UPDATE, APRIL 11, 4:25 p.m.: Kanawha County Commissioner Ben Salango responded to Goodwin’s letter, saying the Commission appreciates her tireless efforts to advocate for first responders and front-line employees of the City of Charleston.
“This morning, I requested that this issue be placed on our next Commission Meeting Agenda as a discussion regarding the Block Grant Funding of $100,000,” he says. “I also requested to match the funding by $100,000 from our Emergency Fund for support for municipalities as well as other first responders entities.”
He says he intends to recommend $100,000 in funding be directed to the City of Charleston to assist in providing “Hero Pay” for its first responders and front-line workers during the Commission’s next meeting, scheduled on April 21.
CHARLESTON, WV (WOWK) – Mayor Amy Shuler Goodwin sent letters today to West Virginia Governor Jim Justice and the Kanawha County Commission asking for “hero pay” for Charleston first responders.

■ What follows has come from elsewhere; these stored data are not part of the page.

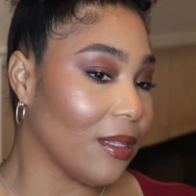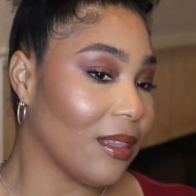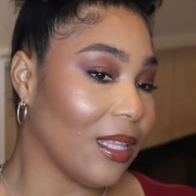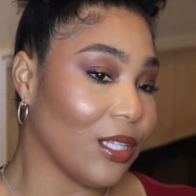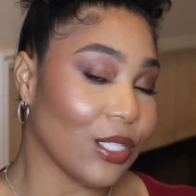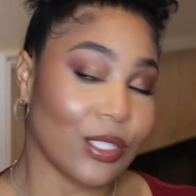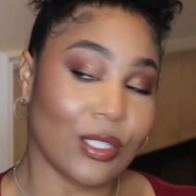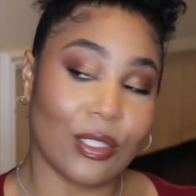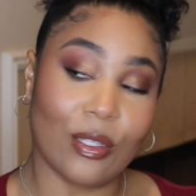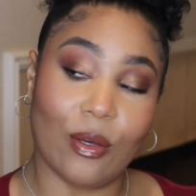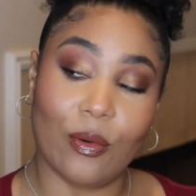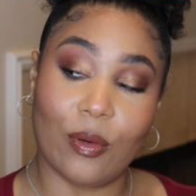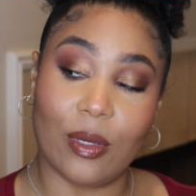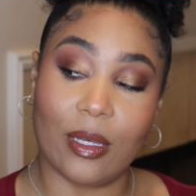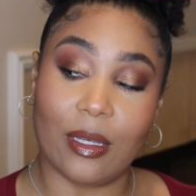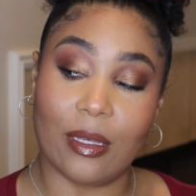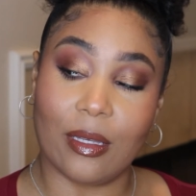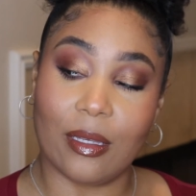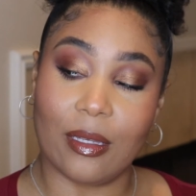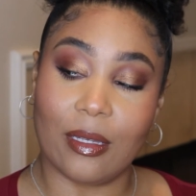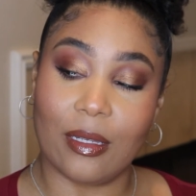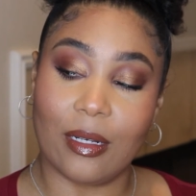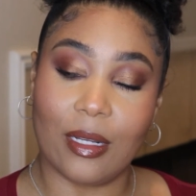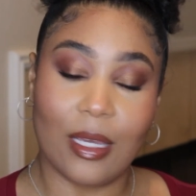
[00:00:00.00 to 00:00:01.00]
So
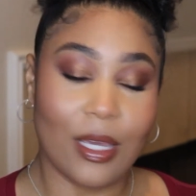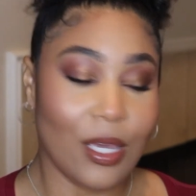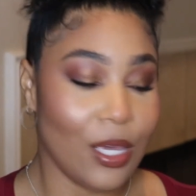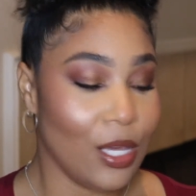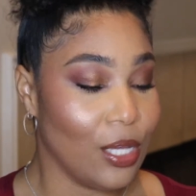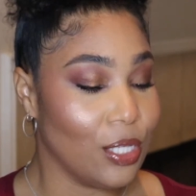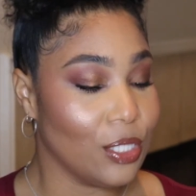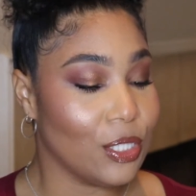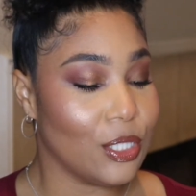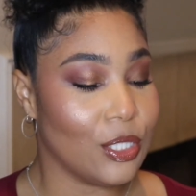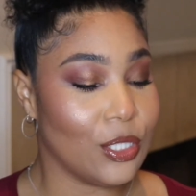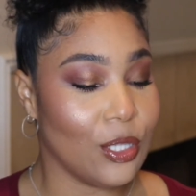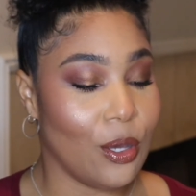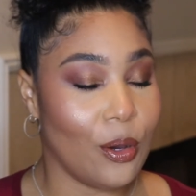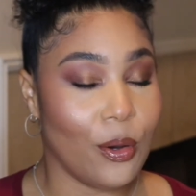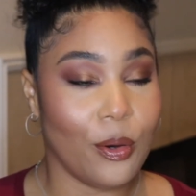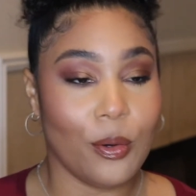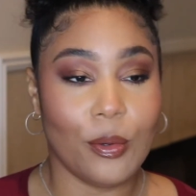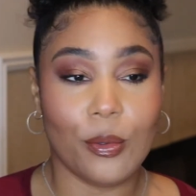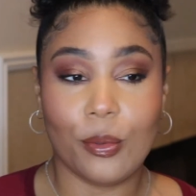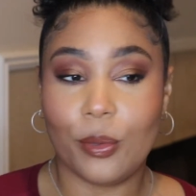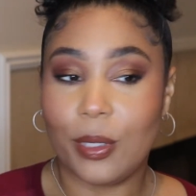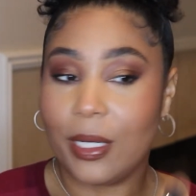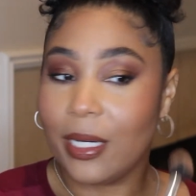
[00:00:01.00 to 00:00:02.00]
good.
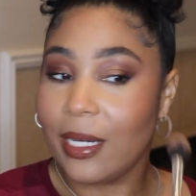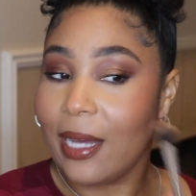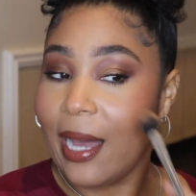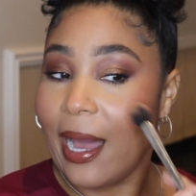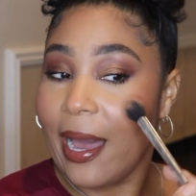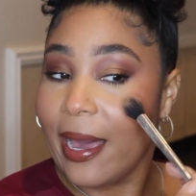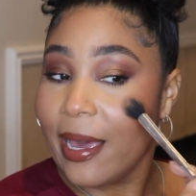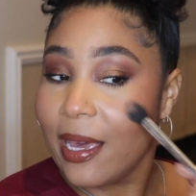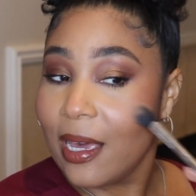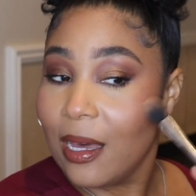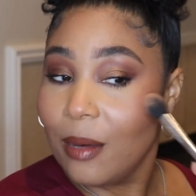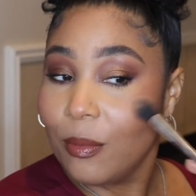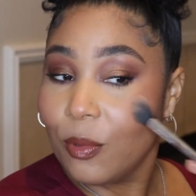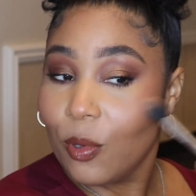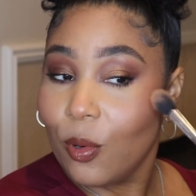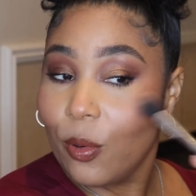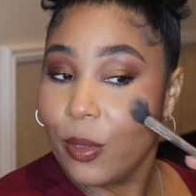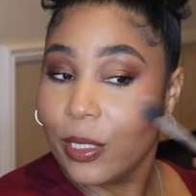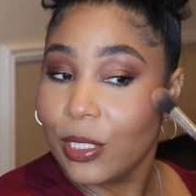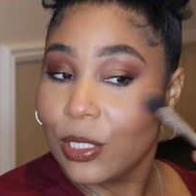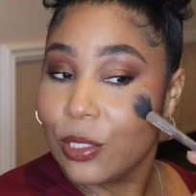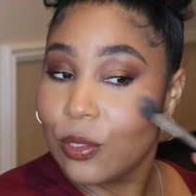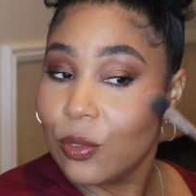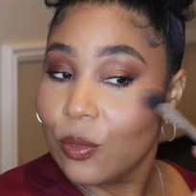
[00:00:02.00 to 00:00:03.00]
So I am
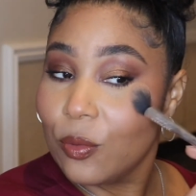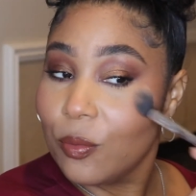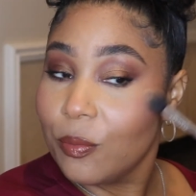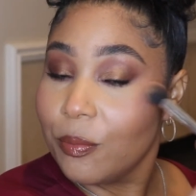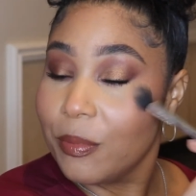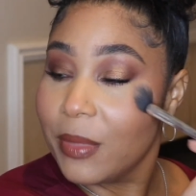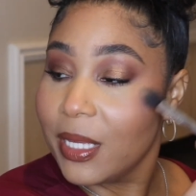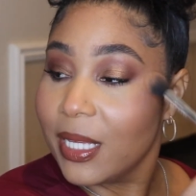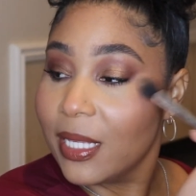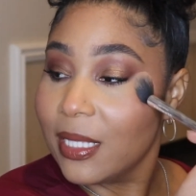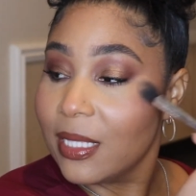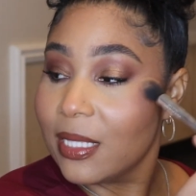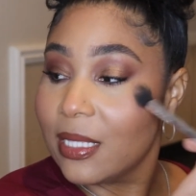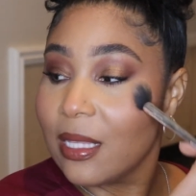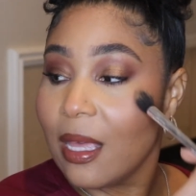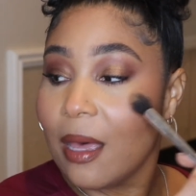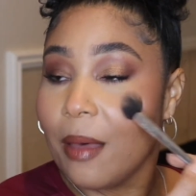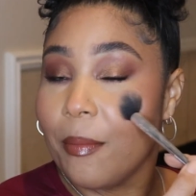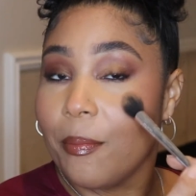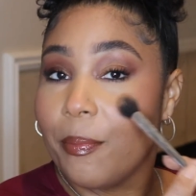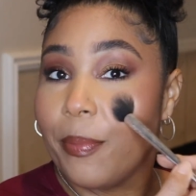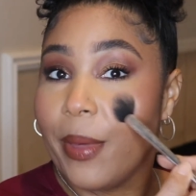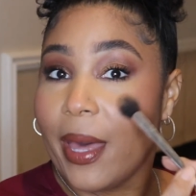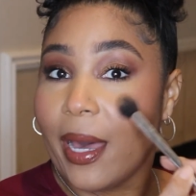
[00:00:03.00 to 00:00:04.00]
going to miss
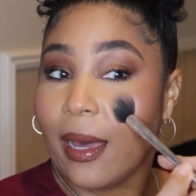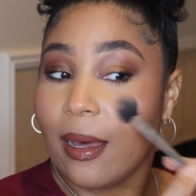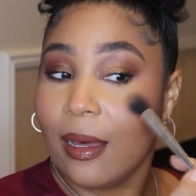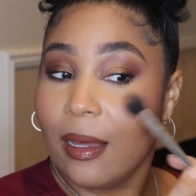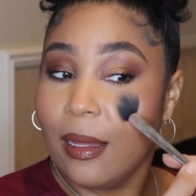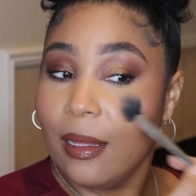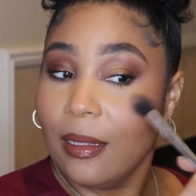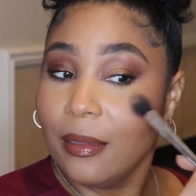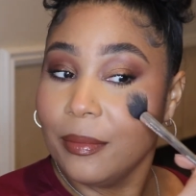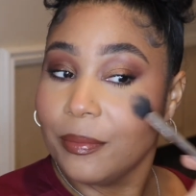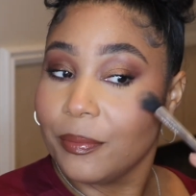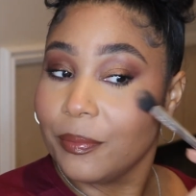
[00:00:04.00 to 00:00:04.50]
Becca,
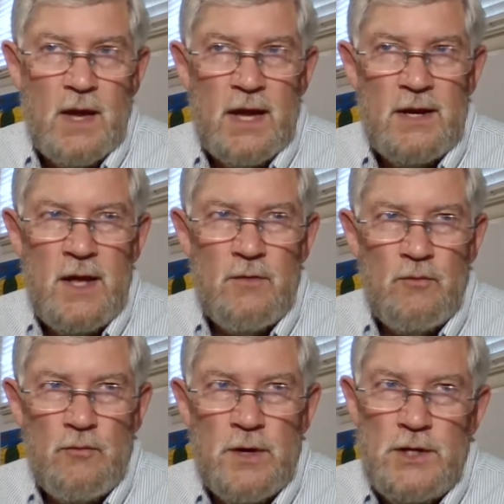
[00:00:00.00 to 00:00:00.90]
not
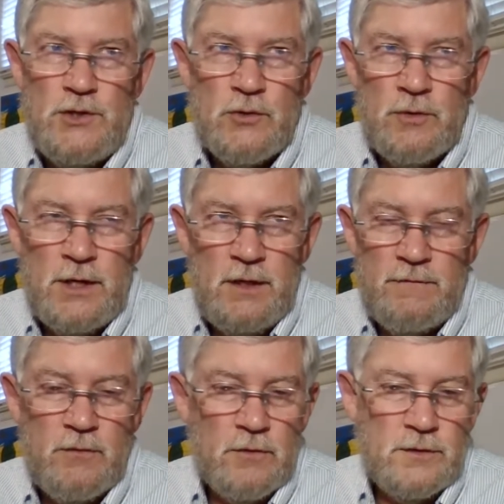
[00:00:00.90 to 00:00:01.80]
rejoined the
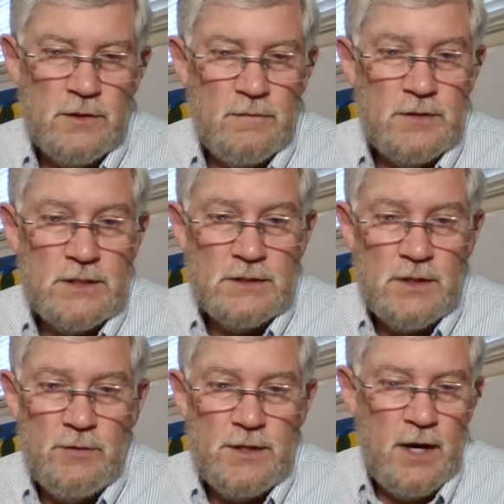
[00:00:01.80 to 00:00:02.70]
Foreign Service because
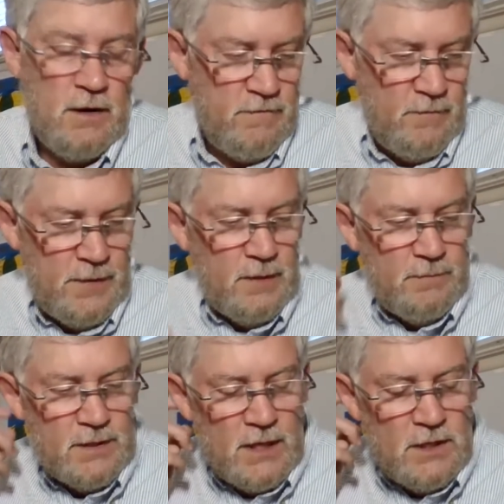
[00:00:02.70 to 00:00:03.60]
I'd retired from them,
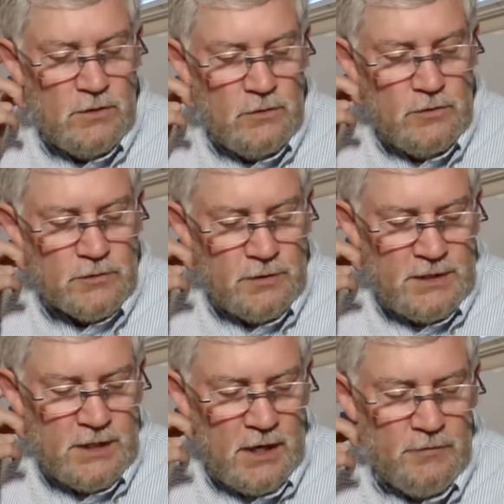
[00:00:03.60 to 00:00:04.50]
but they use
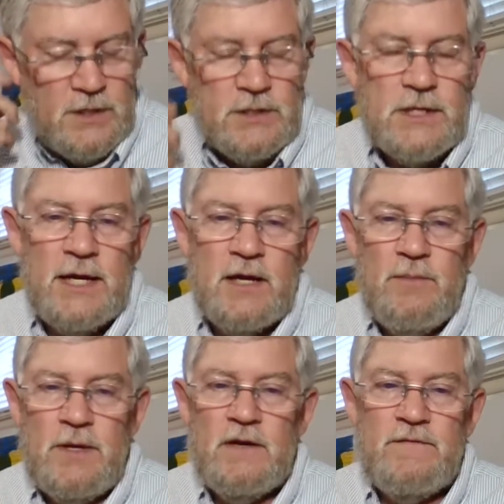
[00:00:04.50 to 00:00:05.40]
retirees like
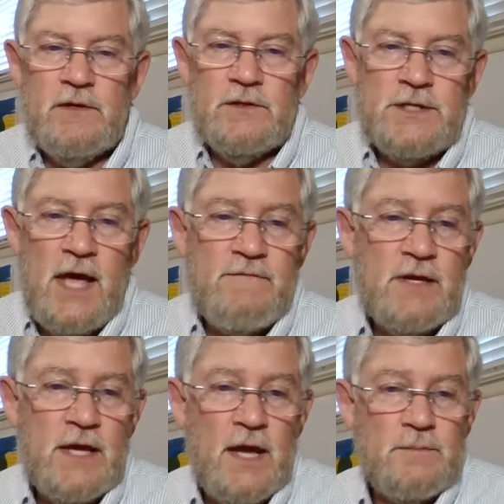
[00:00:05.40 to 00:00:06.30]
me to fill
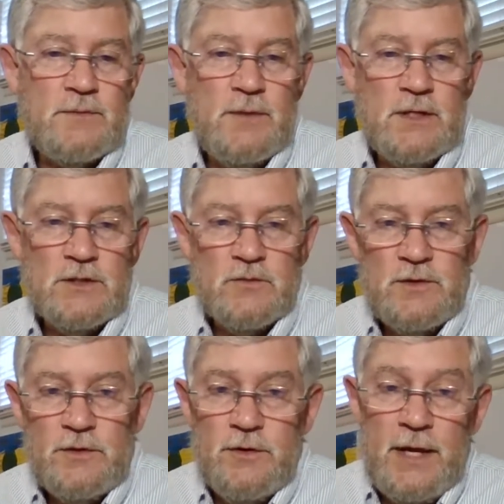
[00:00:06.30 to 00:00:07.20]
staffing gaps because
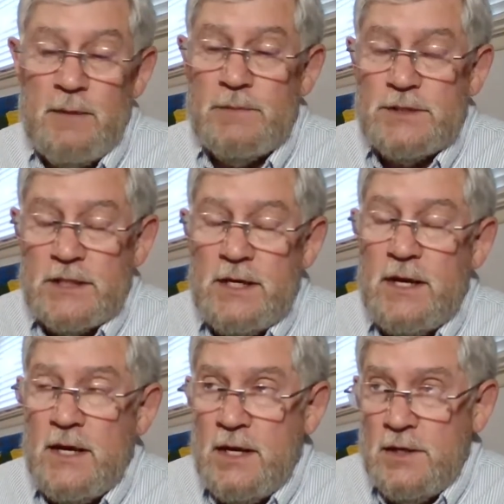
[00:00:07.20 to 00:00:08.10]
when you're an embassy,
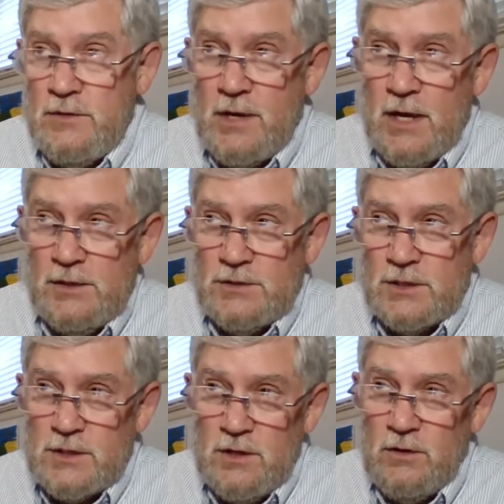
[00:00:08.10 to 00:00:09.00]
you can't
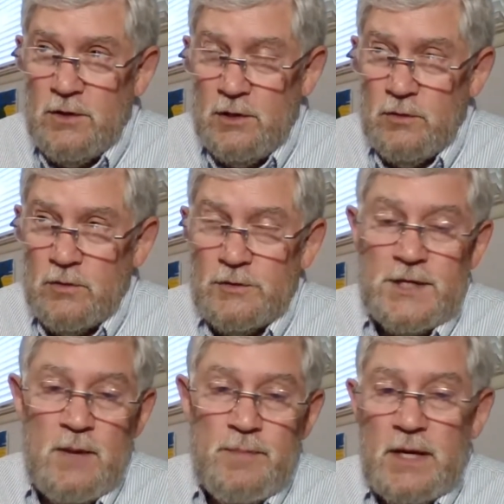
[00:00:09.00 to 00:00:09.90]
just call the local
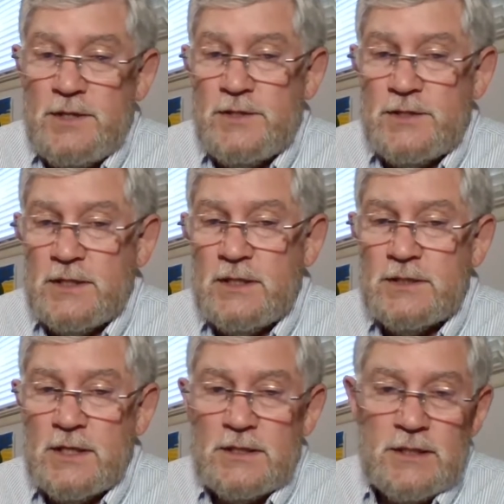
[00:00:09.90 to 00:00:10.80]
temp agency and
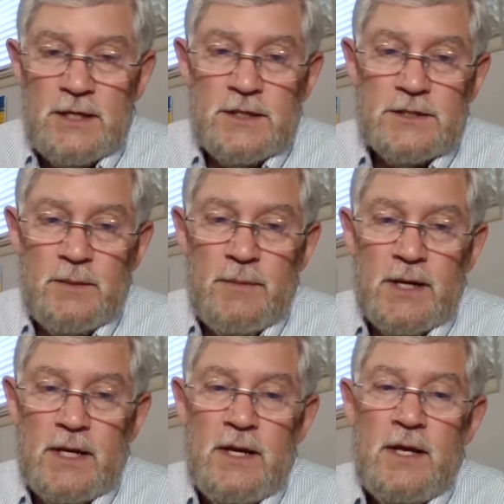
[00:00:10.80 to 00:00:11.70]
say, send us somebody.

In a letter sent to Justice, Goodwin says she asked the City of Charleston to be given its own block grant. She says with the largest firefighter and emergency medical services workforce in the state and the second-largest police force, it is not currently sustainable to provide “hero pay” while paying all employees during this uncertain time.
“With more first responder employees than all 55 counties, the City of Charleston is respectfully asking Governor Justice for its own state grant to be put towards ‘hero pay’ incentives for City employees that are tirelessly working to keep us safe during this pandemic,” Goodwin says.
In another letter sent to Kanawha County Commission President Kent Carper, Goodwin asked the Commission to “follow the instructions of Governor Jim Justice when distributing monies to counties across the state.”
A statement sent to 13 News says Justice asked counties to work with Cities to “allocate the monies given in the new block grants. The Commission has expressed its intent to keep the money to reimburse itself for “hero pay” announced earlier this week for Kanawha County employees, Goodwin says.
“The City of Charleston employs more first responders than any other municipality in the State,” she added. “Because the Kanawha County Commission made an independent decision to award its own employees prior to the Governor’s announcement I would hope the County would not reimburse themselves for their earlier decision at the expense of Kanawha County municipalities.”